Photo by Adam Fagen

Photo by Adam Fagen

Credit Pepco for planning ahead this time. With the D.C. area waking up after a day in which Hurricane Sandy battered the region with high winds and constant rain, only about 21,000 of the power utility’s customers are in the dark.

Pepco spokesman Clay Anderson says that across the company’s service area, power outages during the worst of the storm peaked at 41,000. This morning, there are about 3,360 outages in the District, 4,900 in Prince George’s County and 13,000 in Montgomery County.

“We were expecting there to be considerable outages,” Anderson says. “We were fortunate.”

The outages from Sandy are considerably fewer than those caused by a June 29 derecho storm, when as many as 483,639 Pepco customers lost power, with many not getting their lights turned back on until a week after the storm.

But although Pepco crews were out for part of yesterday and are working this morning, it won’t be until later this afternoon until the company can give its customers accurate estimates of when their power will be restored.
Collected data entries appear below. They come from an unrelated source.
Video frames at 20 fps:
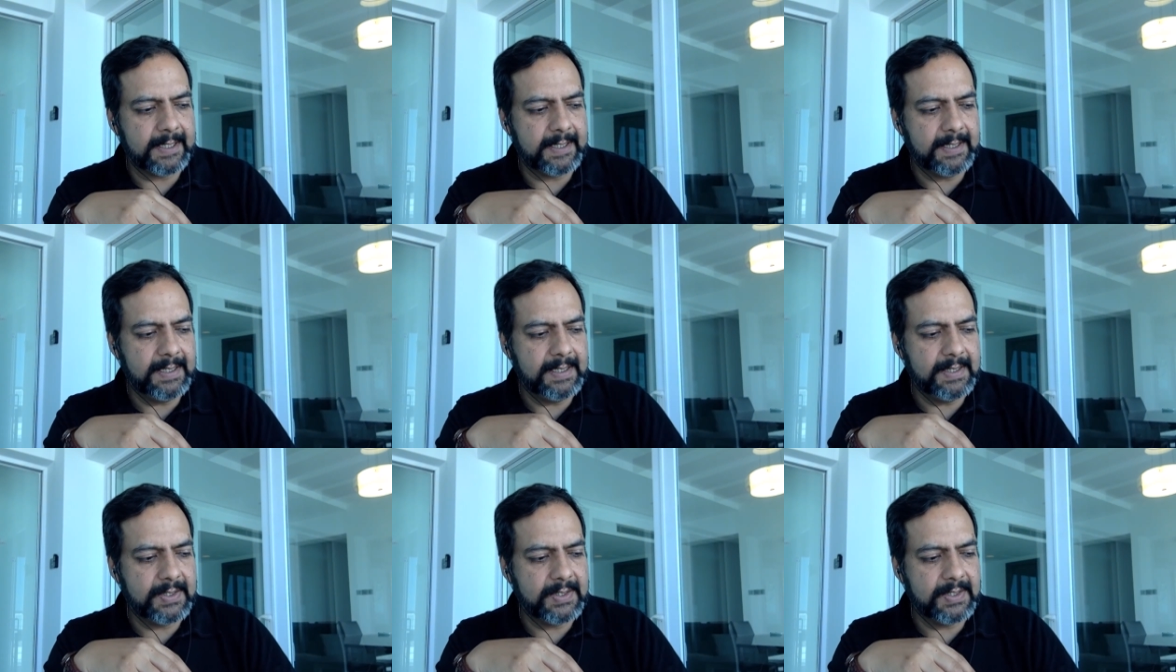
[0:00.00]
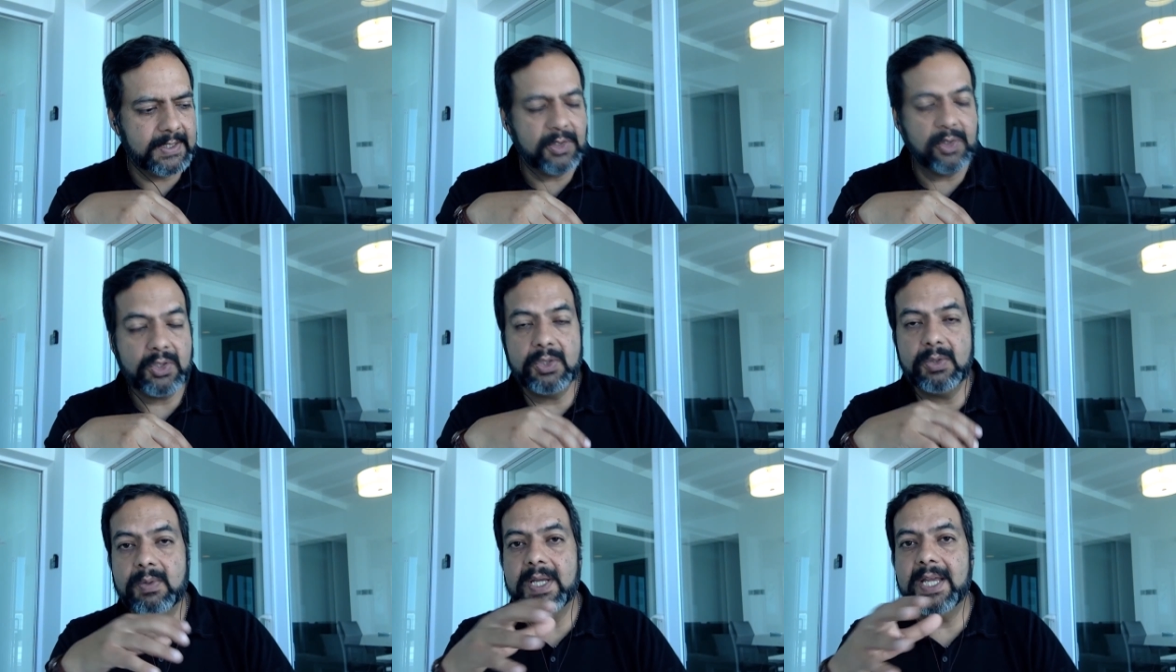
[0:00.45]
Is it
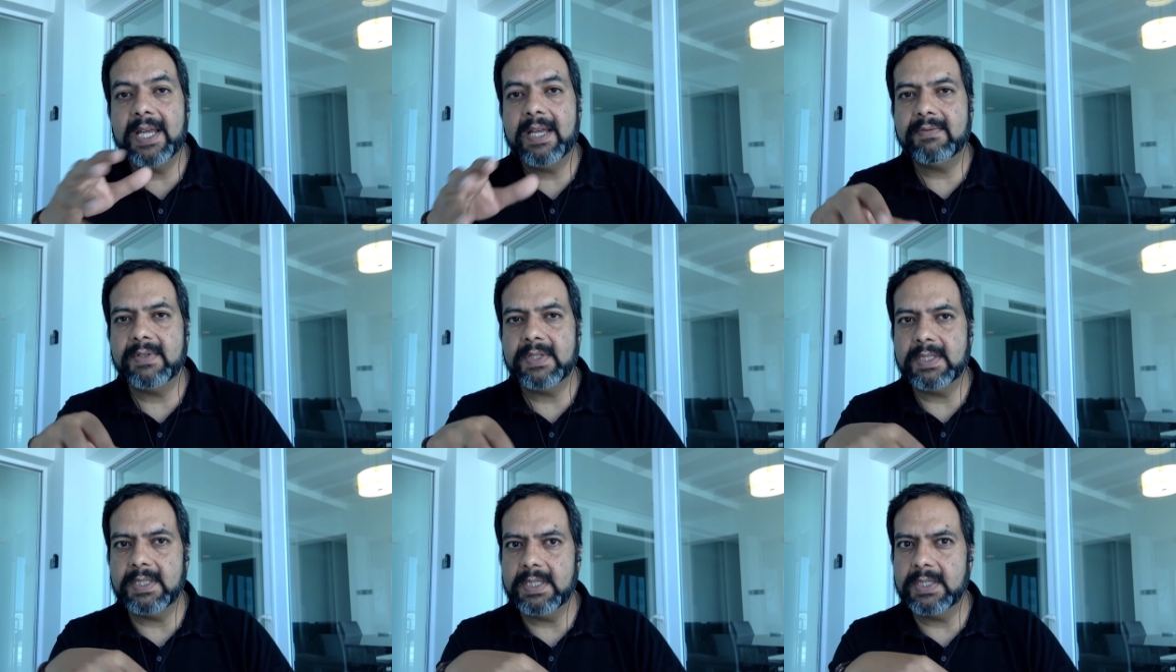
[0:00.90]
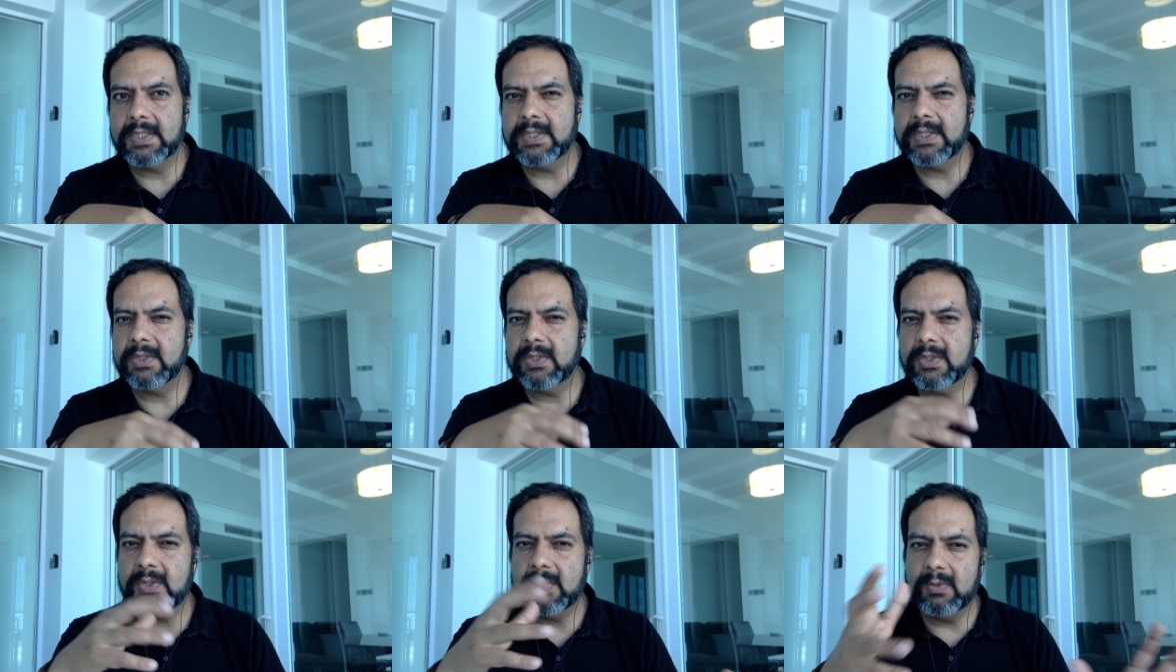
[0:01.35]
too heavy? Is
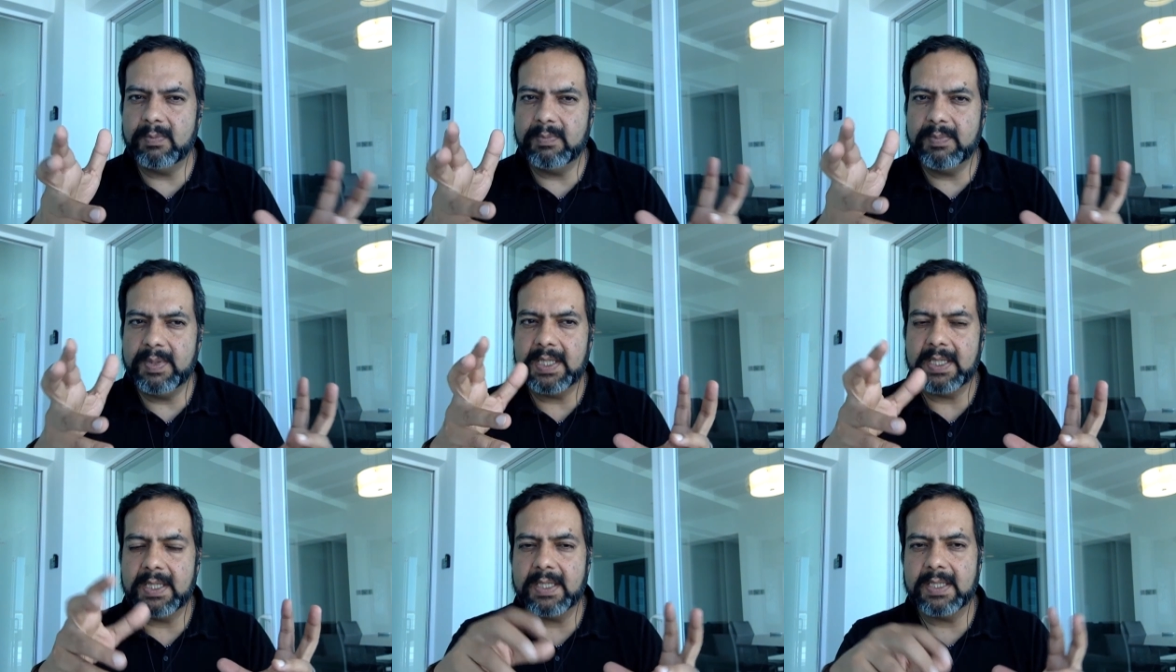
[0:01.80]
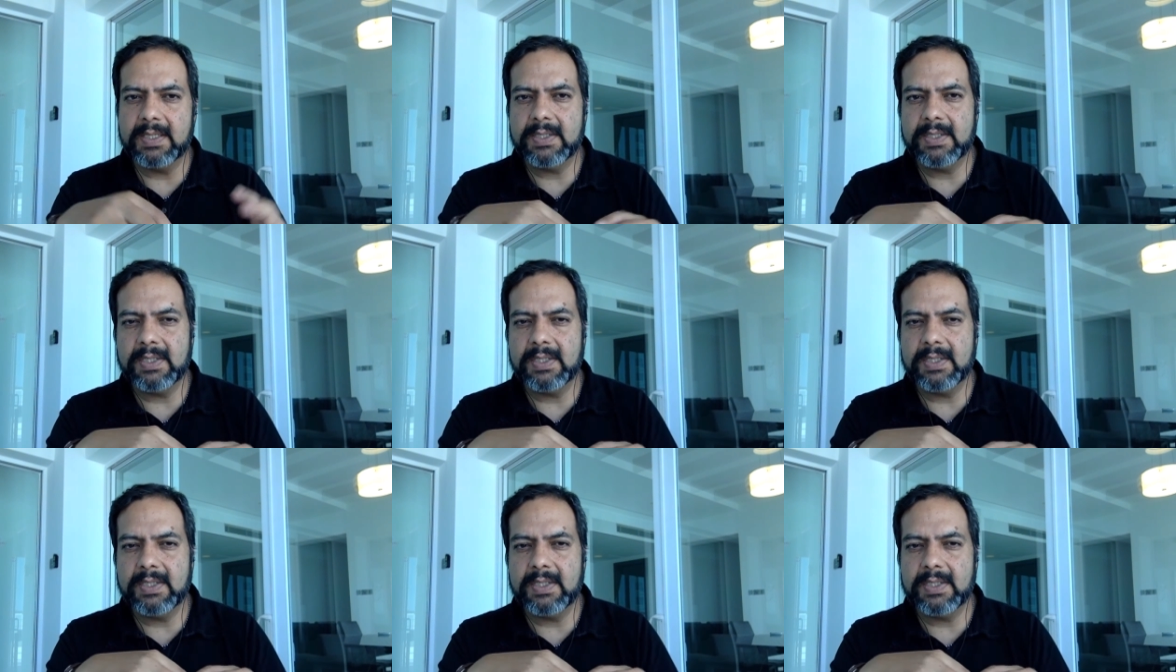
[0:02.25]
it too big?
Anderson says Pepco’s entire staff has “storm roles,” in addition to the 1,400 crew members committed by electric utilities from elsewhere in the country.

Pepco dispatched representatives to the D.C. Homeland Security and Emergency Management Agency’s operations center as well as emergency operations bureaus in both Maryland counties. Communication with civic officials, it turns out, is appreciated. (Yesterday, Maryland Gov. Martin O’Malley said that he had his “boot up Pepco’s backside” as Sandy approached.)

“One of the lessons learned from this storm is to have communication and keep that communication as transparent as possible,” Anderson says.

Elsewhere in the greater Washington area, Dominion Electric is reporting 103,304 customers without power in Northern Virginia, while BGE reports 192,433 customers in the dark following the worst of Sandy’s storming.